**What you will do**
Each line of the data must be written out again verbatim; no image belongs in the copy.

[Data extract — start]

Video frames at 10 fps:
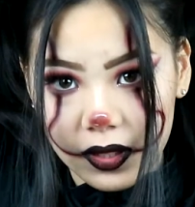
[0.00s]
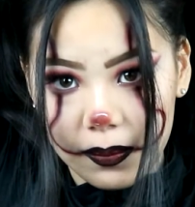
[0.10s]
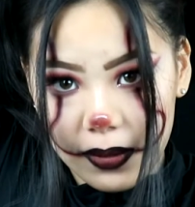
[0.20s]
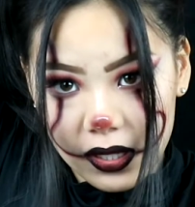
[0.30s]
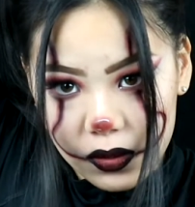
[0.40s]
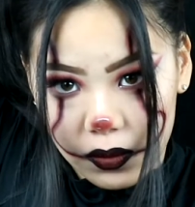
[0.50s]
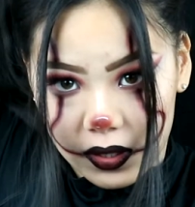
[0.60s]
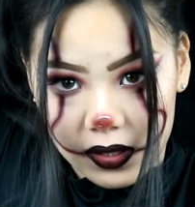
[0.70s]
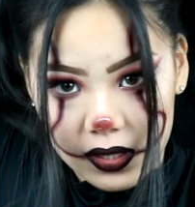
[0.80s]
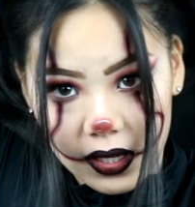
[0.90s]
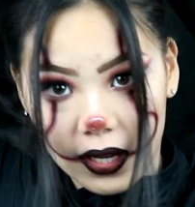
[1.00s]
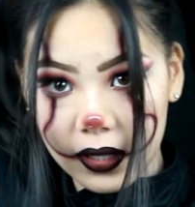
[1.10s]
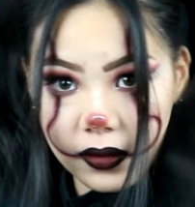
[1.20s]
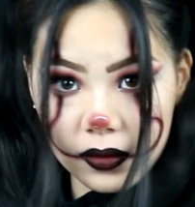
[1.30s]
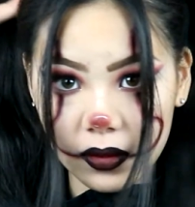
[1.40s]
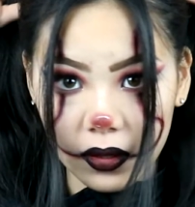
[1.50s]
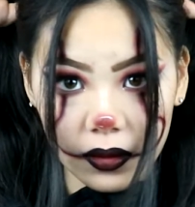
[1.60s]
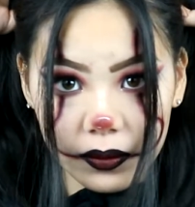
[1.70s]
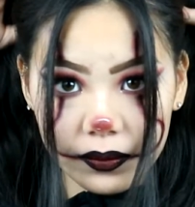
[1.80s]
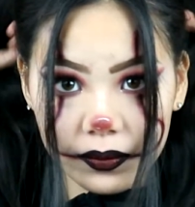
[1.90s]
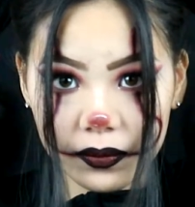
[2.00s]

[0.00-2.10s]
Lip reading: The buds wouldn't stay, so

[Data extract — finish]

**Exercise output**
Video frames at 10 fps:
[0.00s]
[0.10s]
[0.20s]
[0.30s]
[0.40s]
[0.50s]
[0.60s]
[0.70s]
[0.80s]
[0.90s]
[1.00s]
[1.10s]
[1.20s]
[1.30s]
[1.40s]
[1.50s]
[1.60s]
[1.70s]
[1.80s]
[1.90s]
[2.00s]

[0.00-2.10s]
Lip reading: The buds wouldn't stay, so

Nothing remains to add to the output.